At the 1968 Olympics in Mexico City, two young African Americans from San Jose State University won first and third place in the two-hundred-meter dash, gold medalist Tommie Smith setting a world record in the process. On the podium, receiving their medals alongside Australian silver medalist Peter Norman, they gave the Black Power salute. Bronze medalist John Carlos wore beads that signified the lynchings of his fellow African Americans. They were shoeless to represent black poverty. Norman joined them in wearing Olympic Project for Human Rights badges. Their actions suggested that great bodily gifts could not be separated from bodily suffering, or conscience. It was a beautiful moment, one of the iconic moments of the 1960s. As athletes, they had represented their country magnificently; as human beings they had testified to the complexity of that nation and their place in it.

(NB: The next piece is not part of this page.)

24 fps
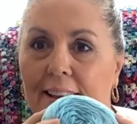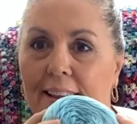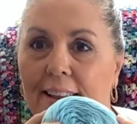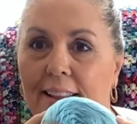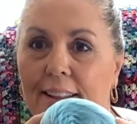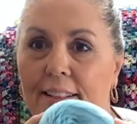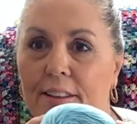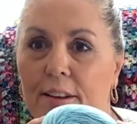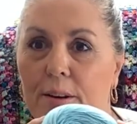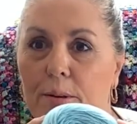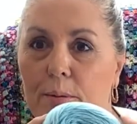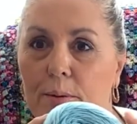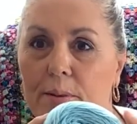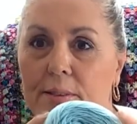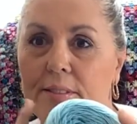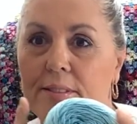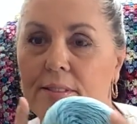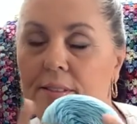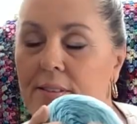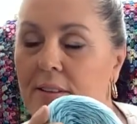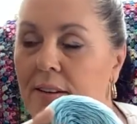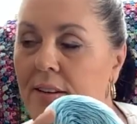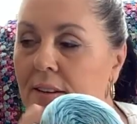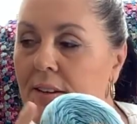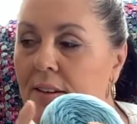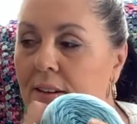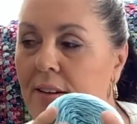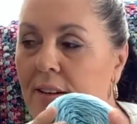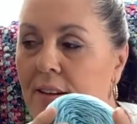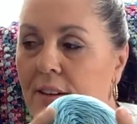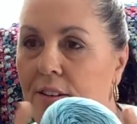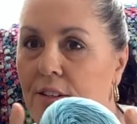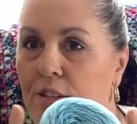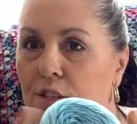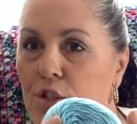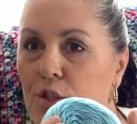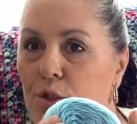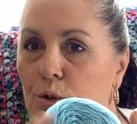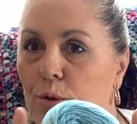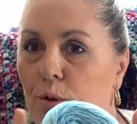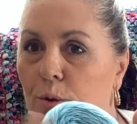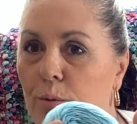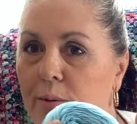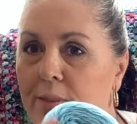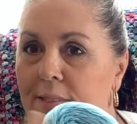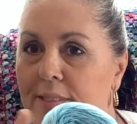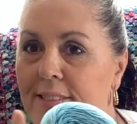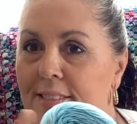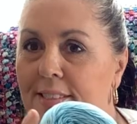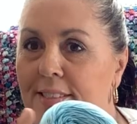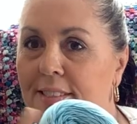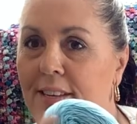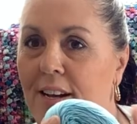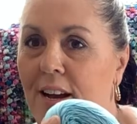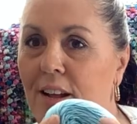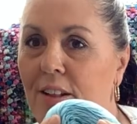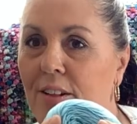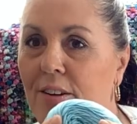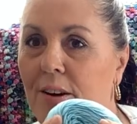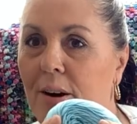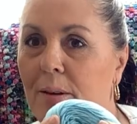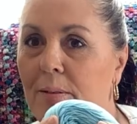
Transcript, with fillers: and there was the shore was this color.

In response, International Olympics Committee President Avery Brundage banished the two men from the rest of the games and a spokesperson called their act "a deliberate and violent breach of the Olympic spirit." The Olympic spirit by this measure insists that athletes be bodies without minds and hearts. But the insistence that athletes not "politicize" the Olympics is really an assertion that the politics of the Olympics be determined by governments, not movements and individuals, most particularly not participating athletes. When authorities say we should not politicize something, they mean that the politics of the status quo should not be questioned. Fortunately, people nowadays have become more skeptical of masks and more sophisticated at connecting the dots.

The global route of the Olympic torch this spring was interrupted again and again by human rights protests, so that rather than a triumphal tour, the relays seemed to be a flight from principle and responsibility with activists in hot pursuit. The athletes, too, have refused to be silent. Some joined Team Darfur, "an inter-national coalition of athletes committed to raising awareness about and bringing an end to the crisis in Darfur" cofounded in 2006 by speed skater Joey Cheek and water poloist Brad Greiner. This will be the invisible competition at the games: between the official desire to strip athletes of any meaning their country does not superimpose on them and the desire of some athletes to give true meaning to their acts.

Bodies in peak condition performing with everything they've got are an image of freedom, as are pristine landscapes like Yosemite and the Tetons. But the reality of freedom only exists when these phenomena aren't deployed to cover up other bodies that are cringing, starving, bleeding, or dying, other places that are clearcut, strip-mined, and contaminated. Television coverage of the summer Olympics probably won't cut away from those sleek athletes to the charred bodies of massacred villagers and the anguished faces of young gang-rape victims in Darfur, or the bloodied heads of young monks and uncounted corpses and prisoners in Burma and Tibet. But the associations between the two are crucial to our sense of compassion, and of what it means to be a part of a global community.